■ About this task: The first line of the entries through the line bearing "[27:33.45-27:33.75]": copy these lines exactly and return nothing else.

■ Extracted entries:
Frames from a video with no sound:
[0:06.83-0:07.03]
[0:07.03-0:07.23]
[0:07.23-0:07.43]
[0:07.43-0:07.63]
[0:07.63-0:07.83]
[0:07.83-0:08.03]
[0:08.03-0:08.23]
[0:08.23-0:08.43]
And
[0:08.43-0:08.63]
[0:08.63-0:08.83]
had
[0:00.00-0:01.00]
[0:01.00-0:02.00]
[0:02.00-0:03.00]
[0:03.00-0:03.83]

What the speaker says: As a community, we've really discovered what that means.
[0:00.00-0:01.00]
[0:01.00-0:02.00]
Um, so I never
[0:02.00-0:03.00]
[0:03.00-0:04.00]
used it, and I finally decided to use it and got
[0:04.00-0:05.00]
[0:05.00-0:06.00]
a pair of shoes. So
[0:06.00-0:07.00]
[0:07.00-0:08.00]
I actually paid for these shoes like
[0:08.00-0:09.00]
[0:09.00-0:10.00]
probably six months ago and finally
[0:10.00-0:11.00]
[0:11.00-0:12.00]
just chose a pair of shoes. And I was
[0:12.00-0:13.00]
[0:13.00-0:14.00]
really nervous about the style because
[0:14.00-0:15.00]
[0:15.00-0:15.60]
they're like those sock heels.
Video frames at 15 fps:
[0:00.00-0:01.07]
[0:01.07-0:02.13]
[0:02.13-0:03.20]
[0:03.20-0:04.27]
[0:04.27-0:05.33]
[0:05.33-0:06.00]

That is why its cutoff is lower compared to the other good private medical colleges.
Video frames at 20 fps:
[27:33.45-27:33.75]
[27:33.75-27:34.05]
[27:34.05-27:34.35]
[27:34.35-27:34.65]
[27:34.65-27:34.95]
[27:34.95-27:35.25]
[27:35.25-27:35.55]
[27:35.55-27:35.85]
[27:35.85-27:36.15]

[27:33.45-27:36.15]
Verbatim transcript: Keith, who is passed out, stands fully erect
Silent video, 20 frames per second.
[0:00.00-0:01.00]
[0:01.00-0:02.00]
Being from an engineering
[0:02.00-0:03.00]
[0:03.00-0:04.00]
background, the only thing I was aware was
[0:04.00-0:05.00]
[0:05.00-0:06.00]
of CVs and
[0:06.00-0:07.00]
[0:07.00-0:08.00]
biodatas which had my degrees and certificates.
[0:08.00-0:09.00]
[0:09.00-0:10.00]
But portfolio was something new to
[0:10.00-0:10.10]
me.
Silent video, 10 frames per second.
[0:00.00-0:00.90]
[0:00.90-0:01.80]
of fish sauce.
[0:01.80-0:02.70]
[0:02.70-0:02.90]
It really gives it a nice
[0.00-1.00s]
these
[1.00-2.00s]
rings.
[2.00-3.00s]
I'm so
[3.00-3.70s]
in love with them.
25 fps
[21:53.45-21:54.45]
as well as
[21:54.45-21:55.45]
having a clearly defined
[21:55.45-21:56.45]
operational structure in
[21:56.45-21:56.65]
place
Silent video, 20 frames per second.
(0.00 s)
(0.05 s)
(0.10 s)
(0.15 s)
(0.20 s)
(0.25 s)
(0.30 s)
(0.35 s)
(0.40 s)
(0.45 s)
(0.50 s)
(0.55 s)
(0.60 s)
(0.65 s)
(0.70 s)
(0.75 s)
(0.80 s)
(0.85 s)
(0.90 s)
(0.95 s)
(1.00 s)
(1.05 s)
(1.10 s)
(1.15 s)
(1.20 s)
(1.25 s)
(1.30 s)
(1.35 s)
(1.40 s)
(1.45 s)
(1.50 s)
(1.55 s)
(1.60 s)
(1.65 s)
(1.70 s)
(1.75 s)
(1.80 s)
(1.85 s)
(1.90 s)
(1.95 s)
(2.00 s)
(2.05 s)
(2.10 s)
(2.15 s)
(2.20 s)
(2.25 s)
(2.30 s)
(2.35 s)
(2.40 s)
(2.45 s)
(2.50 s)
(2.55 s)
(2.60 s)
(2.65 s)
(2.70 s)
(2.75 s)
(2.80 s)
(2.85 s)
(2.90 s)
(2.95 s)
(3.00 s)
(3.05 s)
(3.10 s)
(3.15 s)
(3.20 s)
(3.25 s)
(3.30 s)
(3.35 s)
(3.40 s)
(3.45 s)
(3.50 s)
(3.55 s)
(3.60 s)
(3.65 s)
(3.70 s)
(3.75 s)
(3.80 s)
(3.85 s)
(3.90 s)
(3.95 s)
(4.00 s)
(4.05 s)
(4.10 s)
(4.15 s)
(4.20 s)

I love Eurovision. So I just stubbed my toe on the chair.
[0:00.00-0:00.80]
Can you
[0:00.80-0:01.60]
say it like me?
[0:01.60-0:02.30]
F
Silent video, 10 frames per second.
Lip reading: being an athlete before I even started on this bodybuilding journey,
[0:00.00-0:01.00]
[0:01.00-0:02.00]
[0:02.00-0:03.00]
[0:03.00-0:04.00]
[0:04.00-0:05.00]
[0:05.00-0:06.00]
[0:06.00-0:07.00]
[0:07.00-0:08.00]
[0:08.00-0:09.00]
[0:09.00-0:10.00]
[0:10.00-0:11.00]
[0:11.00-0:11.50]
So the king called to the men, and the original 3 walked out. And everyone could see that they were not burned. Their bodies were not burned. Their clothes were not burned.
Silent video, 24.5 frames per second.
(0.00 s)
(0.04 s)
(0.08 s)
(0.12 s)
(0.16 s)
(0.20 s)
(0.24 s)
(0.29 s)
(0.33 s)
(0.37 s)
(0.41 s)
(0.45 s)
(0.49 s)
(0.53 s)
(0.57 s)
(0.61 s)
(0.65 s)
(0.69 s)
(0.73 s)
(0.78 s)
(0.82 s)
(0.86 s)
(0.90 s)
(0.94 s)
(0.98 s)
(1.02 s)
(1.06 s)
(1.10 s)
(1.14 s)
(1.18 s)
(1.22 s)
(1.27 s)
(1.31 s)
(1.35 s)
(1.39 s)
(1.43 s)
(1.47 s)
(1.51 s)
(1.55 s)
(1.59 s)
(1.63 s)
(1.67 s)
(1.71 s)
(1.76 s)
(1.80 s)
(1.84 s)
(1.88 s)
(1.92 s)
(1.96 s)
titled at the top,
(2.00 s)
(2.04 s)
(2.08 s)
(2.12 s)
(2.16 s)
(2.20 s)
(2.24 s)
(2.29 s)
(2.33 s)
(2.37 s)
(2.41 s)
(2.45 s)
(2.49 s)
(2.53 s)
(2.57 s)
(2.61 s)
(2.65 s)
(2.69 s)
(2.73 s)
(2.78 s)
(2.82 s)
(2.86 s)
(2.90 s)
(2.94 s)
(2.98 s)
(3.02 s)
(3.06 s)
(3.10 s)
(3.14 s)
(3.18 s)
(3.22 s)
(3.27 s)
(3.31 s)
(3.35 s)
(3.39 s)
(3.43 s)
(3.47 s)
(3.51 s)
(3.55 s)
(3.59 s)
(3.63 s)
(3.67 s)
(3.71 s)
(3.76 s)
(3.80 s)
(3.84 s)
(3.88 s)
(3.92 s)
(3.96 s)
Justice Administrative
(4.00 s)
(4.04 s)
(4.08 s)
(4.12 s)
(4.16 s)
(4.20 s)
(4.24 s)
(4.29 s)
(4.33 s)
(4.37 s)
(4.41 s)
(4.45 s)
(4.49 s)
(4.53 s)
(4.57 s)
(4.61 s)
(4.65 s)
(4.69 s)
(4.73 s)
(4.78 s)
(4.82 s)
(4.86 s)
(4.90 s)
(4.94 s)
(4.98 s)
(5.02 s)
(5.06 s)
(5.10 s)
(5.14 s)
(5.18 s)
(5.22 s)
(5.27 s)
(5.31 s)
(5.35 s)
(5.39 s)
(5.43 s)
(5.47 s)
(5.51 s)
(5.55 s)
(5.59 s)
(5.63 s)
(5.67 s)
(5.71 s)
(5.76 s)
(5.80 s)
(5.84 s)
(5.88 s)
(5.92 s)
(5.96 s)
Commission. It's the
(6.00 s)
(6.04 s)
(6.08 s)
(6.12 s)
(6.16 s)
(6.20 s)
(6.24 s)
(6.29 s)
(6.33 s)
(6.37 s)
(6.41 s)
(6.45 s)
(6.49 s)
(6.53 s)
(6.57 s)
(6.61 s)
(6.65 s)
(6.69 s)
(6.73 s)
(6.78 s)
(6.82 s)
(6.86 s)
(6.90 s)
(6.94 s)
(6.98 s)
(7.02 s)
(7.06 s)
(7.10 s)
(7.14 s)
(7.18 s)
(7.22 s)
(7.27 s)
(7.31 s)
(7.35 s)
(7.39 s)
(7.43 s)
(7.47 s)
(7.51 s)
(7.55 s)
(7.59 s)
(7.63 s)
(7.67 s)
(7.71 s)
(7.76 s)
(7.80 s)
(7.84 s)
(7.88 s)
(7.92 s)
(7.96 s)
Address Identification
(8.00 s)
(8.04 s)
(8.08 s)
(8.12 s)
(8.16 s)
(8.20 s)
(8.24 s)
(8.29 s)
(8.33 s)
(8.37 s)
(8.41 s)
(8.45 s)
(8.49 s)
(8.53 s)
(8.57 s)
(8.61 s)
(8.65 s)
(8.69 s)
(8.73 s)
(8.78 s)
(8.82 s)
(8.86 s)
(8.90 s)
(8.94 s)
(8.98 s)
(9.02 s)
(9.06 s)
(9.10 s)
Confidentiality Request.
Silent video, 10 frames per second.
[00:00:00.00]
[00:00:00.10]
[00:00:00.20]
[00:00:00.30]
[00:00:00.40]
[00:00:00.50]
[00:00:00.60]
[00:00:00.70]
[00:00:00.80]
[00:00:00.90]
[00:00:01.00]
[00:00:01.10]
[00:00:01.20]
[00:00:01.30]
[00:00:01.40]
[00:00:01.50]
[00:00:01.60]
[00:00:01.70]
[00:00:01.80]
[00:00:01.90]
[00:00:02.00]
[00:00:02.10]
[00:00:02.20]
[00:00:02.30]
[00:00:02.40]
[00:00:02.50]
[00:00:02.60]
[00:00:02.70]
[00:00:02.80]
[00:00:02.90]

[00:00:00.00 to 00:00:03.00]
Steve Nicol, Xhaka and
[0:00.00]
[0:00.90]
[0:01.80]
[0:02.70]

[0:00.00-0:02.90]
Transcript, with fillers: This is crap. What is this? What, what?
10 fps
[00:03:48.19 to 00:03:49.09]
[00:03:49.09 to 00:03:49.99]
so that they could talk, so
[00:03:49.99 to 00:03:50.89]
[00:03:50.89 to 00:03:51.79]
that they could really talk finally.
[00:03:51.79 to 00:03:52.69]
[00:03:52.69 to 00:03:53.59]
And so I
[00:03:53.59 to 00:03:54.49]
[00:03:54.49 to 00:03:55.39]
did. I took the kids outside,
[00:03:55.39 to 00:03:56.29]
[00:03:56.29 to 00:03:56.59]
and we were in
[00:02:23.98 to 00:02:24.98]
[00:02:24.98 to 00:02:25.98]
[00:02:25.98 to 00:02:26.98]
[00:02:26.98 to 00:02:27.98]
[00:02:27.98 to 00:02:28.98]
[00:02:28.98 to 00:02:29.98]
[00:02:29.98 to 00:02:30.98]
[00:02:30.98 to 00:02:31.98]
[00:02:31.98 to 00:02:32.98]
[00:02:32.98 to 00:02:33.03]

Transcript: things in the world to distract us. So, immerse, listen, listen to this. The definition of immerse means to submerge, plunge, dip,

■ Exercise result:
Frames from a video with no sound:
[0:06.83-0:07.03]
[0:07.03-0:07.23]
[0:07.23-0:07.43]
[0:07.43-0:07.63]
[0:07.63-0:07.83]
[0:07.83-0:08.03]
[0:08.03-0:08.23]
[0:08.23-0:08.43]
And
[0:08.43-0:08.63]
[0:08.63-0:08.83]
had
[0:00.00-0:01.00]
[0:01.00-0:02.00]
[0:02.00-0:03.00]
[0:03.00-0:03.83]

What the speaker says: As a community, we've really discovered what that means.
[0:00.00-0:01.00]
[0:01.00-0:02.00]
Um, so I never
[0:02.00-0:03.00]
[0:03.00-0:04.00]
used it, and I finally decided to use it and got
[0:04.00-0:05.00]
[0:05.00-0:06.00]
a pair of shoes. So
[0:06.00-0:07.00]
[0:07.00-0:08.00]
I actually paid for these shoes like
[0:08.00-0:09.00]
[0:09.00-0:10.00]
probably six months ago and finally
[0:10.00-0:11.00]
[0:11.00-0:12.00]
just chose a pair of shoes. And I was
[0:12.00-0:13.00]
[0:13.00-0:14.00]
really nervous about the style because
[0:14.00-0:15.00]
[0:15.00-0:15.60]
they're like those sock heels.
Video frames at 15 fps:
[0:00.00-0:01.07]
[0:01.07-0:02.13]
[0:02.13-0:03.20]
[0:03.20-0:04.27]
[0:04.27-0:05.33]
[0:05.33-0:06.00]

That is why its cutoff is lower compared to the other good private medical colleges.
Video frames at 20 fps:
[27:33.45-27:33.75]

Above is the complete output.